Wow… I have so much I’d like to say but I feel like whatever I’d say, people will gang up on me and call me names. Like a fanboy or something.


Nothing wrong with being a fan. Once again John provides good insight on a difficult set of features to quantify. Looking ahead to more of the value products Apple is working on. And yes the dividend is a nice little bonus for us each quarter.



To your two clever tricks, I would add ‘specs’ to ‘features’, such as competitors providing a camera with more megapixels than that on the iPhone.

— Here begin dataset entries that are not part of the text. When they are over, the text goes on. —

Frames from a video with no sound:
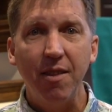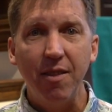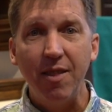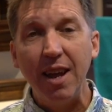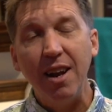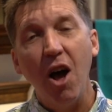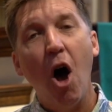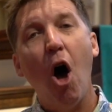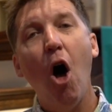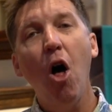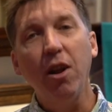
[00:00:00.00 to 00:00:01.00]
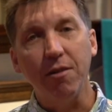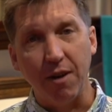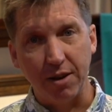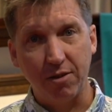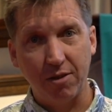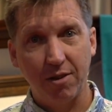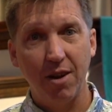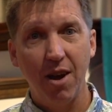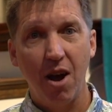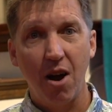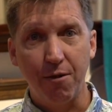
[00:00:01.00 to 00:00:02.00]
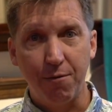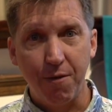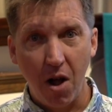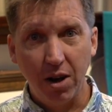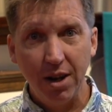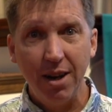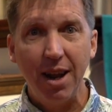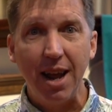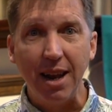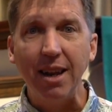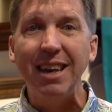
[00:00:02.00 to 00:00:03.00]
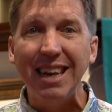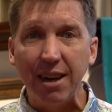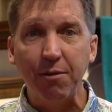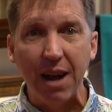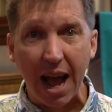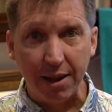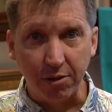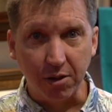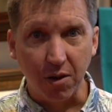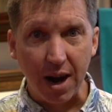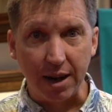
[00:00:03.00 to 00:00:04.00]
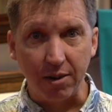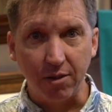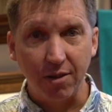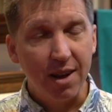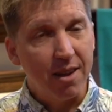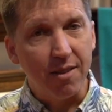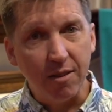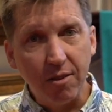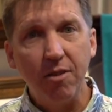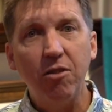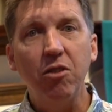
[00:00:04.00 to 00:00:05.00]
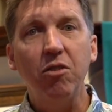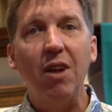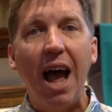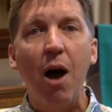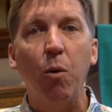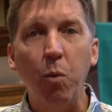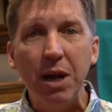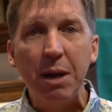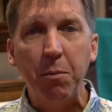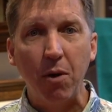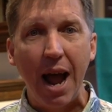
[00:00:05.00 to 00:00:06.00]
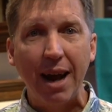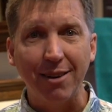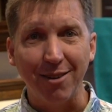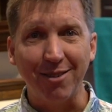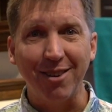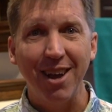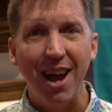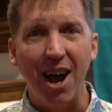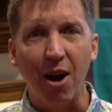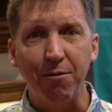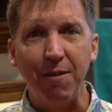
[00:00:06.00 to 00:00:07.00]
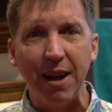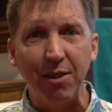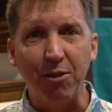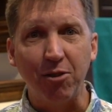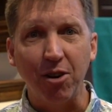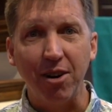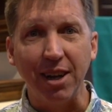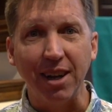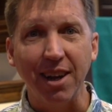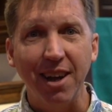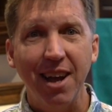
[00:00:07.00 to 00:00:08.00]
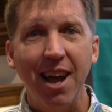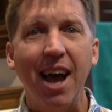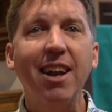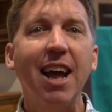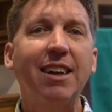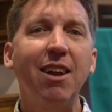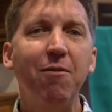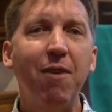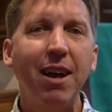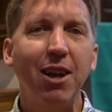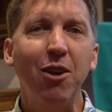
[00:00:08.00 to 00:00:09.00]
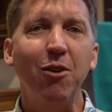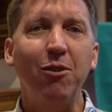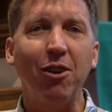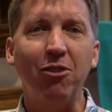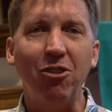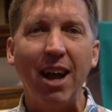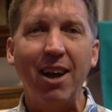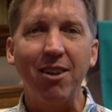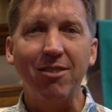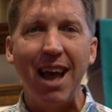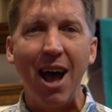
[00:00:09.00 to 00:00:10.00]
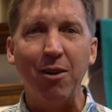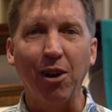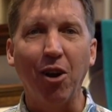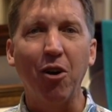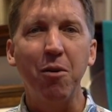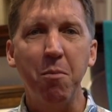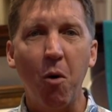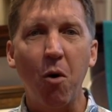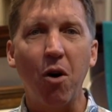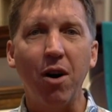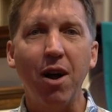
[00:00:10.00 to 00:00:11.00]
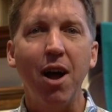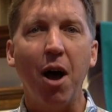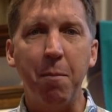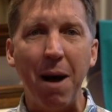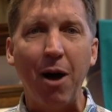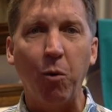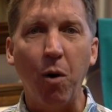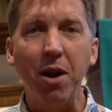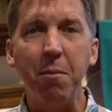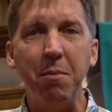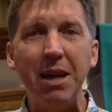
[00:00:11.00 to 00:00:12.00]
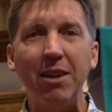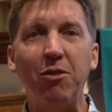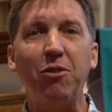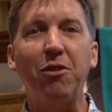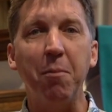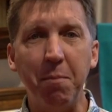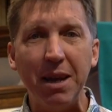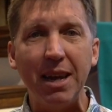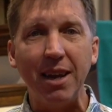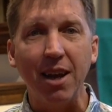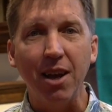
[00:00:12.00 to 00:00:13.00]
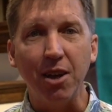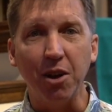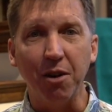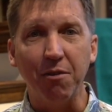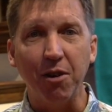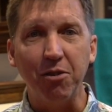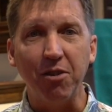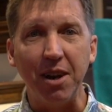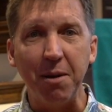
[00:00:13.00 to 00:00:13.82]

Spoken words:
that all of us are fallen and in need of God's grace. This is just how we practice our faith journey. I'd like to invite you to check us out and learn more about what it means to be University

Whether or not the savvy consumer articulates this to themselves, they recognise that features and specs, however impressive on paper, either seldom make an appreciable difference in device performance, and even when they do, still fail to provide a whole solution to the end user’s problem. The end user is still left to themselves to figure out how to solve, for example, the integration of their digital data across all devices, or how to harden their system against malware and theft. What tech experienced consumers are looking for are solutions to common problems, and not a geek-fest of features and specs, however impressive.

This has been one of the more common complaints I have heard from people who have switched from another product to an Apple solution.


and turning away from things that don’t contribute to their lives in a valuable way.

A good insight. Speaking for myself I always look at what a product will do for me rather than if it is trendy, is it popular, is it ‘in’ right now. It’s a balance between benefits and costs. Not just monitory but overall; what do I need to do to maintain, carry around, and support, the product. It’s why I have always owned Macs; I was spending my days fixing Windows systems so I sure as heck did not want to do that at home. Macs just needed less support.

Interestingly the question of if a device would contribute in a meaningful way is also why I don’t own an iPhone. I carry around an iPad instead. I nearly don’t need to carry a phone at alI as I get maybe two calls a month on my four year old LG phone. For roughly the same money as an iPhone I got a bigger screen on a system that will run iPhone apps and more. I have Skype and FaceTime and Messaging, and e-mail, and such on a screen that’s easy to read. Not to mention the work and game apps that run on it too. My work, home, and everywhere else I haunt has WiFi so connectivity is not an issue. The phone I do have is on a minimal month to month service with no data so it’s dirt cheap.

Cost/Benefit wins again.



Another way that Apple adds value is TCO. Apple products simply last longer and have longer serviceable lives than competitors’ products. I think this is especially true with Macs vs Windows machines.